Silivri ve Hasdal zindanlarında yatanları düşününce aklımıza bu fıkra geliyor.

Ergenekon, Balyoz ve Erzincan..

Asılsız ihbar mektuplarıyla, gizli tanık ifadeleriyle telgraf tellerindeki sığırcıkların seksenini birden düşüren palavracı avcı gibi vurup vurup esir düşürüyorlar Silivri ve Hasdal zindanlarına..

Palavracı bir saçmayla bu kadar sığırcıyı yere, gizli tanık saçma sapan ifadesiyle seksen yiğidi esir düşürüyor..

Sığırcık sürüsünün bir saçmayla vurulup düşürüldüğü nasıl büyük bir yalansa, deve dişi gibi kahramanların asılsız ihbar mektuplarıyla pusu kurulup Silivri ve Hasdal zindanlarına esir düştüğü de o kadar gerçek.. 

Yazıklar olsun bize!..

Herkes duysun: Avcı palavralarına inanmayan halkımız bu saçmalıklara da inanmıyor; yalnızca aralarındaki fark biri eğlendirirken diğeri kinlendiriyor..

Yalancının saçması ne kadar sığırcık ürkütürse, gizli tanığın saçmalıkları da o kadar..

Enlemesine de nişan alsalar, boylamasına da bu yalan sahibini vurup düşürecek..

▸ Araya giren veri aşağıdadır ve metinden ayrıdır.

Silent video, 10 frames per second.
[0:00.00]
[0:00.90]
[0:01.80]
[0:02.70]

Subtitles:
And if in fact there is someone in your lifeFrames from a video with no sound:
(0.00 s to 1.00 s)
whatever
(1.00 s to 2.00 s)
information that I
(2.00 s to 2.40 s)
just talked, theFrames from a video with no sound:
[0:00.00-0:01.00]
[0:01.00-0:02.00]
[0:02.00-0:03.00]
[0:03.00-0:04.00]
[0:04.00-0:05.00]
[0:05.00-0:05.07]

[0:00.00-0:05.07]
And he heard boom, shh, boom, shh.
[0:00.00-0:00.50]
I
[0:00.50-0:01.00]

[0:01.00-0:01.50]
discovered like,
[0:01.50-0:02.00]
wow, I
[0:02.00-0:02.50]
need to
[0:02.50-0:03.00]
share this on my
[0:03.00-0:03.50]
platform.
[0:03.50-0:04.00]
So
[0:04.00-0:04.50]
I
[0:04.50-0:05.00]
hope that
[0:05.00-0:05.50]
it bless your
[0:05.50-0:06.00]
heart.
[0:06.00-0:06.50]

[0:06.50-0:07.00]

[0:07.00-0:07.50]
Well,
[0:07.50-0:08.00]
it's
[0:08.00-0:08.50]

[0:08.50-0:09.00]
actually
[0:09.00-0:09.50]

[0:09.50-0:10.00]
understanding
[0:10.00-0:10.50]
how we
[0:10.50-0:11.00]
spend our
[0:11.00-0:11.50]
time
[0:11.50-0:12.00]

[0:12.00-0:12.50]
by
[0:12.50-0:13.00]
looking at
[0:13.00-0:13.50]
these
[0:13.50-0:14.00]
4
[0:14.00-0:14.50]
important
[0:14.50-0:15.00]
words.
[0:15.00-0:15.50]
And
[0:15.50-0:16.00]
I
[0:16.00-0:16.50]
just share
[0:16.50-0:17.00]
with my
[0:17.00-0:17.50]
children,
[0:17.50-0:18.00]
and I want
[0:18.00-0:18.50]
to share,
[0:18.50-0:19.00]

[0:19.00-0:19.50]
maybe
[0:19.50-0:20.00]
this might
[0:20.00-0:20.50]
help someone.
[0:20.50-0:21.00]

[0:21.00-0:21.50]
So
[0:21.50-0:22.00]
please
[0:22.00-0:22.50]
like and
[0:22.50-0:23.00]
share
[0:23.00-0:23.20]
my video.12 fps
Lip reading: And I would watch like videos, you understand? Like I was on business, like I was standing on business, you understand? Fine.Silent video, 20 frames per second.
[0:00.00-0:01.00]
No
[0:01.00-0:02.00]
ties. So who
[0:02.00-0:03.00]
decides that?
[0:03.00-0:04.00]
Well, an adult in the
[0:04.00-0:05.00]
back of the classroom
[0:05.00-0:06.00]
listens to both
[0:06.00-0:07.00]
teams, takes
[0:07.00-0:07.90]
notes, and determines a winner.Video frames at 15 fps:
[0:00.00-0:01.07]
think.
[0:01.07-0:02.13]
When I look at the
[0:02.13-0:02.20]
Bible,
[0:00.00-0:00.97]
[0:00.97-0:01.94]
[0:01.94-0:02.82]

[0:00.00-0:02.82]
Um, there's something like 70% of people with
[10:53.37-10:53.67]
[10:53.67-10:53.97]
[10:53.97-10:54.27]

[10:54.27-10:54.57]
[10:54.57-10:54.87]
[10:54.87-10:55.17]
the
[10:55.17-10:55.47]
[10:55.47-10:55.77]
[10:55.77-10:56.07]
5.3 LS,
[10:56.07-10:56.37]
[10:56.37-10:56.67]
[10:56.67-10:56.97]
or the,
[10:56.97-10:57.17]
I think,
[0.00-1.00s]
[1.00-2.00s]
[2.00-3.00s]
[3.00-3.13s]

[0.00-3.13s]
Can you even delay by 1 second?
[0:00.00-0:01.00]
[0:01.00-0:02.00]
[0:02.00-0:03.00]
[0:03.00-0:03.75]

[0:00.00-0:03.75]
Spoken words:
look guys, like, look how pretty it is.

Avcının palavralarına gülüp geçebiliriz, ama bu hayasız yalanın hesabı kesinlikle sorulacak; bunu hep birlikte göreceğiz..
Gizli tanıkların saçmalıkları tüfeğin kovanında saçma olmuşsa, hukuk hukuk olmaktan çıkıp silah olmuşsa; silahın da hukuk olmayacağını kim söyleyebilir?..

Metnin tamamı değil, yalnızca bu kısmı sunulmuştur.